Double-edged sword

I’m afraid of love. It’s like a double-edged sword; it may hurt you or the one that you love.

I’m scared of telling my feelings to someone or receiving it, because I know for sure that I will be the first one to break it. From my previous relationships, I would say that I am the one starting to tear the relationship apart without closure.

I don’t want to show feelings at all. I don’t like to express it, too. Even saying “I love you” is difficult for me. I once wished that I would exchange my emotions for something, because I know that someone will get hurt once I express it. And I will also hurt myself for guilt and shame from doing it. I am hearing voices inside my head saying these things:

“Don’t do it, don’t tell him that you have feelings for him.”

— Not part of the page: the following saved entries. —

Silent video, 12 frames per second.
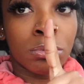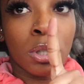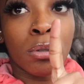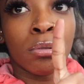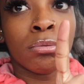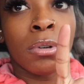
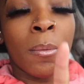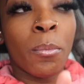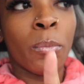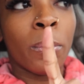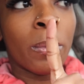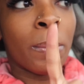So I'm,
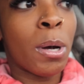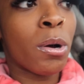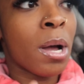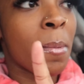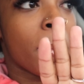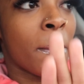um, my mom
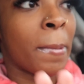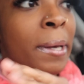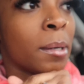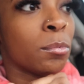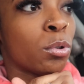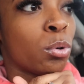come on my
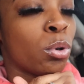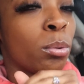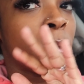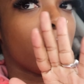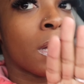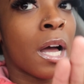camera record.
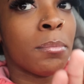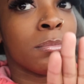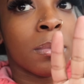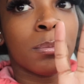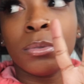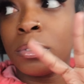But I'm,
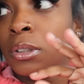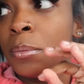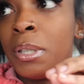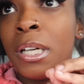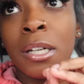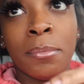I'm, let
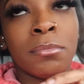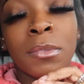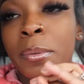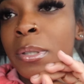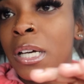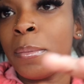me get him.
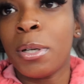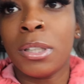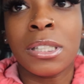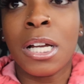Let me get him out this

“I’m sure he doesn’t feel the same way to you.”

“You’ll hurt him the same way as you did to your past boyfriends.”

“It’s better to be alone. You will hurt nobody.”

Because of that, I cannot tell my feelings for him. It’s just being next to him makes me content, at the very least. I just want to see him everyday. Because I feel that he is one that is worth protecting for. I will be his solace whenever he is sad. It seems like a near-death situation will make me say that I love him. But I am afraid, because I may break you and myself.

“I love you, but I don’t want to hurt you.”